→ Required action
Please return only the lines between the line with "[0:03.60-0:04.50]" and the final line of the entries, both included, and exclude pictures.

[Extracted records]
::::

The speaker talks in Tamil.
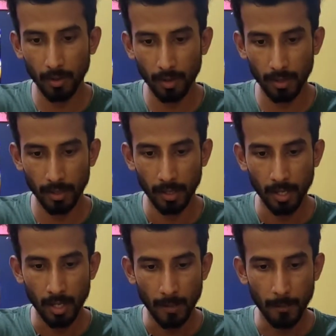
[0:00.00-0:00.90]
அவங்க
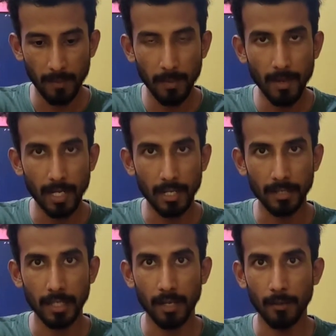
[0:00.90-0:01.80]
பேபி மேலே
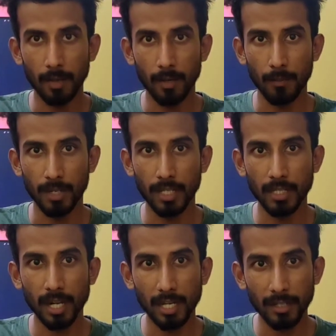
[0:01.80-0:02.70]
இருந்த ப
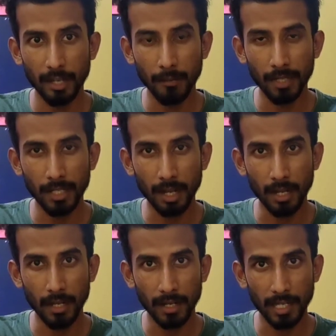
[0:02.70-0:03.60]
பிரியத்தினால ட்ரை பண்ணியிருக்காங்க
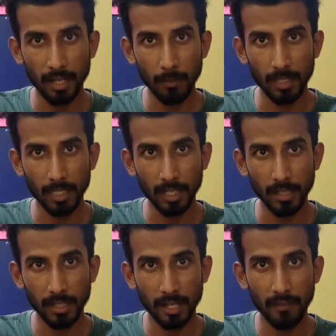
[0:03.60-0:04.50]
ரெண்டாவதாக பார்த்தீங்கன்னா
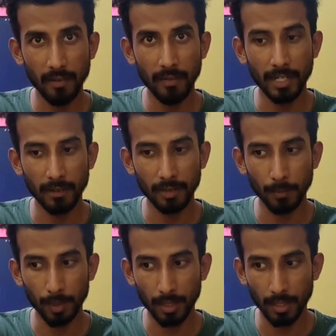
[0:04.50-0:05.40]
இந்த டேவிட் விட்டர் வந்து
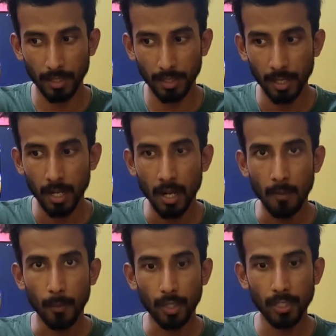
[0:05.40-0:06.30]
பிறக்கிறாரு
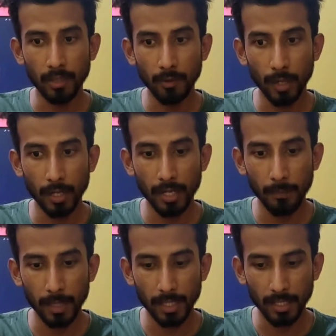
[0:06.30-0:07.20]
பிறந்த உடனே
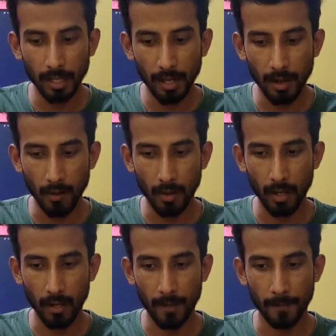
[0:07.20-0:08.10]
பார்த்திங்கன்னா அவங்க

::::

→ Task output
[0:03.60-0:04.50]
ரெண்டாவதாக பார்த்தீங்கன்னா
[0:04.50-0:05.40]
இந்த டேவிட் விட்டர் வந்து
[0:05.40-0:06.30]
பிறக்கிறாரு
[0:06.30-0:07.20]
பிறந்த உடனே
[0:07.20-0:08.10]
பார்த்திங்கன்னா அவங்க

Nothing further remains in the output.